Springe direkt zu Inhalt

Complexity inside NP - A Computational Geometry Perspective

Förderung:

Eurpean Research Council (ERC)

Projektlaufzeit:
01.02.2018 — 31.01.2023

In the modern world, geometric algorithms are all around us. They help us find the fastest route to work, they let us locate the nearest ATM, and they measure the similarity of visual patterns.

However, not for every task that we would like to accomplish with a geometric algorithm in practice, there is a known algorithm that is as fast and reliable as we would hope for. What is the reason for this? Does it just mean that we need to work harder in order to overcome our general ignorance, or is there a deeper reason behind our inability to come up with suitable algorithmic solutions?
The field in theoretical computer science that deals with this kind of questions is called computational complexity theory.

In this project, we would like to examine the complexity theoretic aspects of some popular problems from discrete and computational geometry. These problems are particularly suited for such an investigation for several reasons. On the one hand, they are relevant for widespread computational tasks such as route planning, nearest-neighbor search or mesh generation. On the other hand, there exists a deep and well-developed mathematical theory that provides a rich structure and a reservoir of techniques that we can tap into.

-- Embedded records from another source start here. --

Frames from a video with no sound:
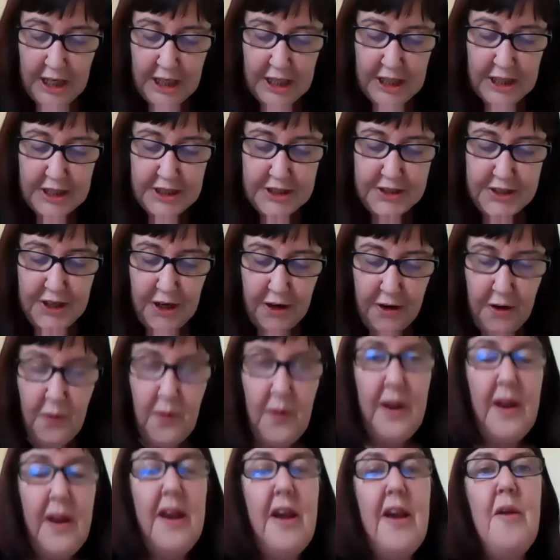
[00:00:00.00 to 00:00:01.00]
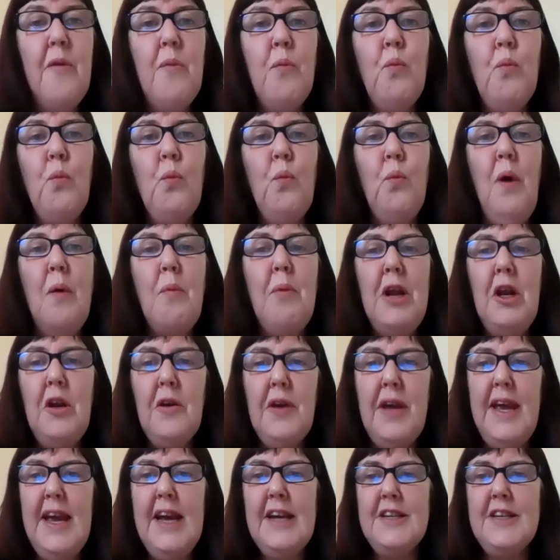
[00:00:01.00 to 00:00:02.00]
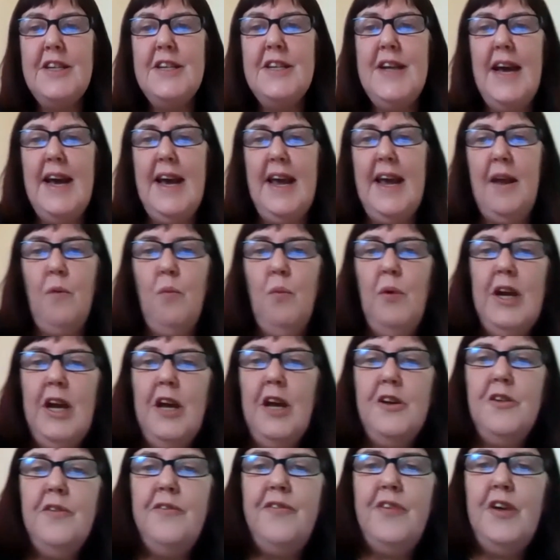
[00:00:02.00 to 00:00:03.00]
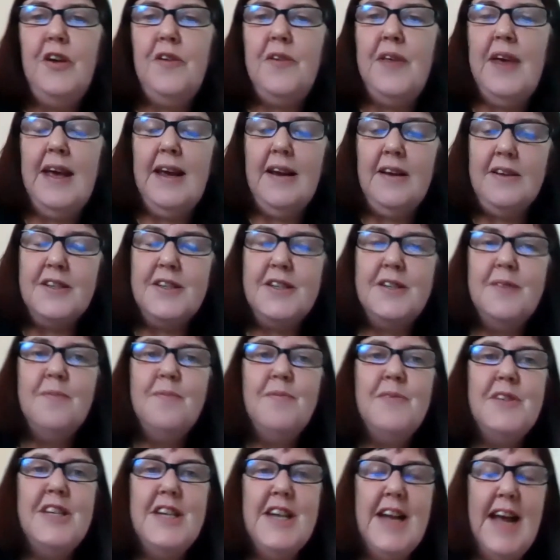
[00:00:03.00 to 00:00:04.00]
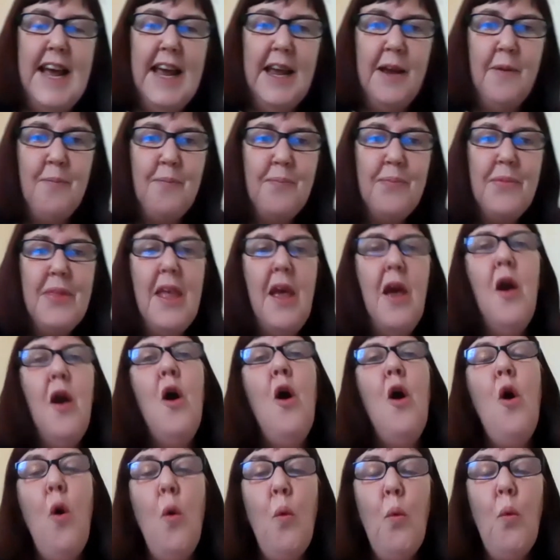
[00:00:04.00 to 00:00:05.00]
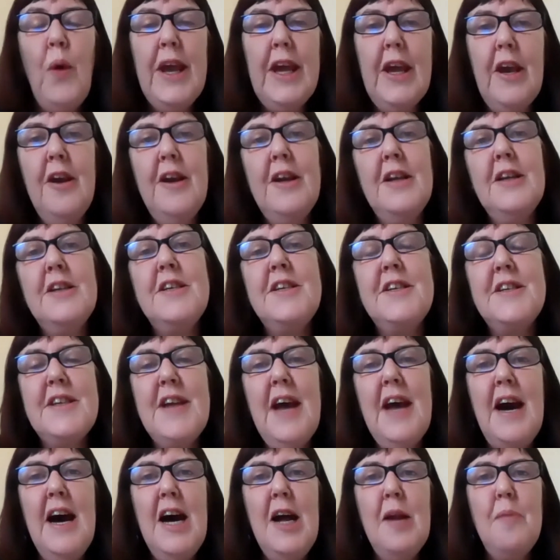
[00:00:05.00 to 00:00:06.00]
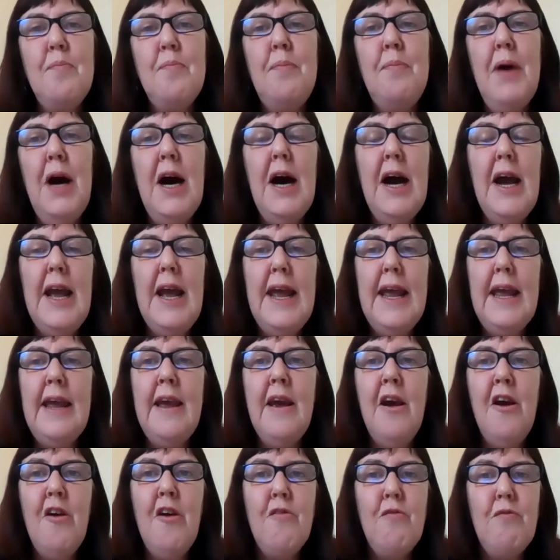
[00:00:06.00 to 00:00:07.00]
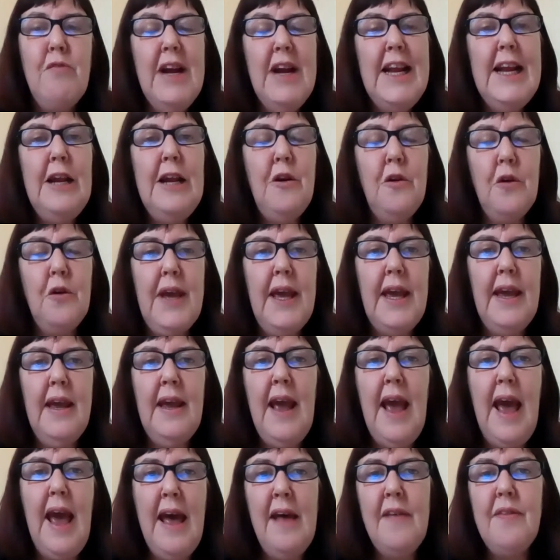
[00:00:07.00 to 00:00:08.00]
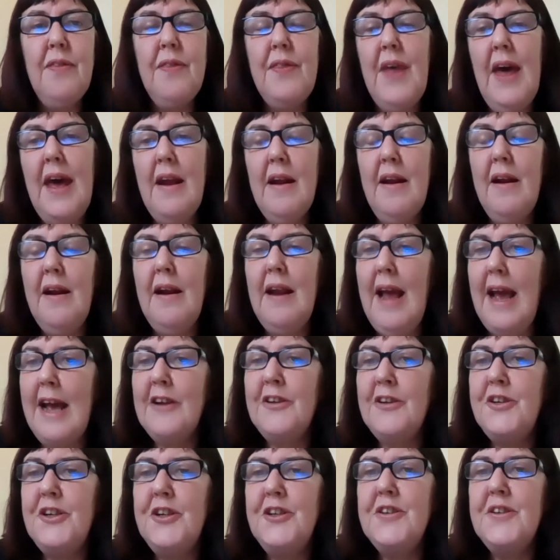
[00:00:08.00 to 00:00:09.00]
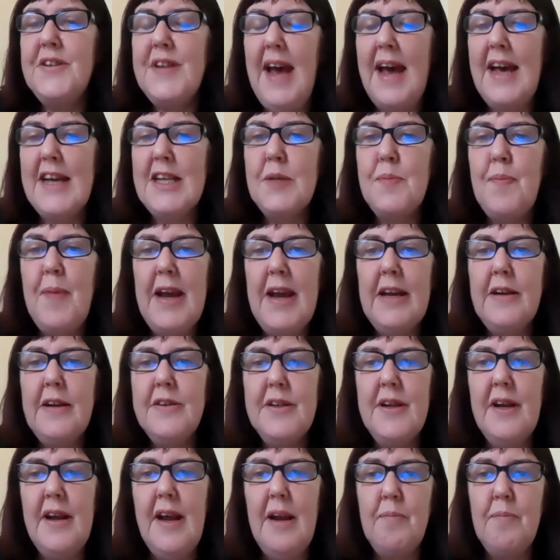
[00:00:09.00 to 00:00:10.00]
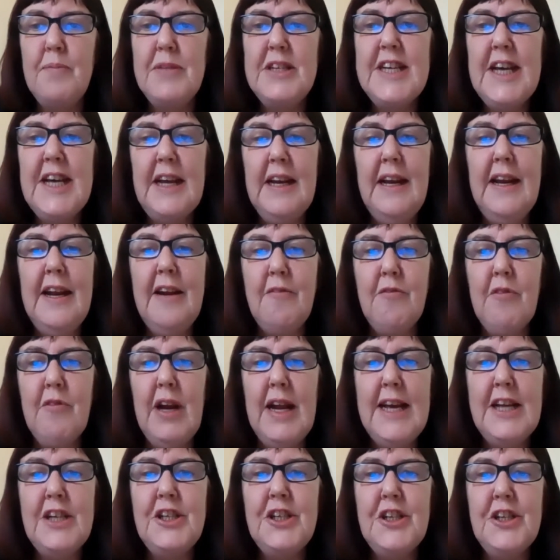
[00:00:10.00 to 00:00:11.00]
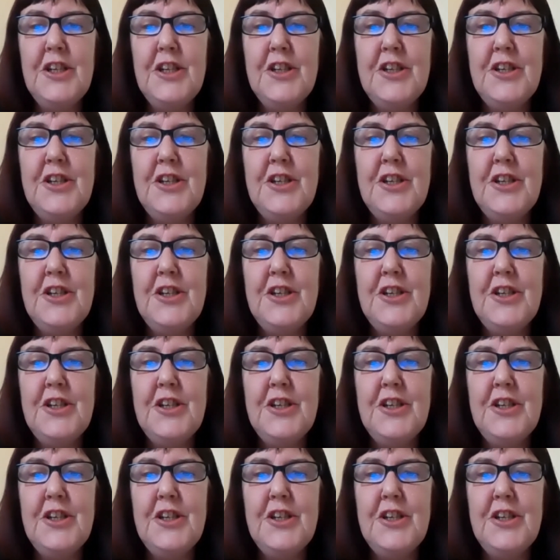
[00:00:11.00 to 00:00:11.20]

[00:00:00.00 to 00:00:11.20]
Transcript: So what we're looking at today, we're going to do a few things today. We're going to start by really looking at that land use aspect, and particularly in relation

In particular, our plan is to consider problems that fall outside the traditional approach that was pursued in computational complexity theory. There, most work has focused on "decision problems", where we need to determine whether a solution to an algorithmic problem with certain properties exists. In this project, we are going to deal with "search problems", i.e., problems, where we can be sure that a solution with good properties is always at hand, but we do not know of any efficient method of finding it. The main objective of the project is to develop a new theory for these kind of questions that leads to a deeper understanding of both the algorithmic and the mathematical issues behind them.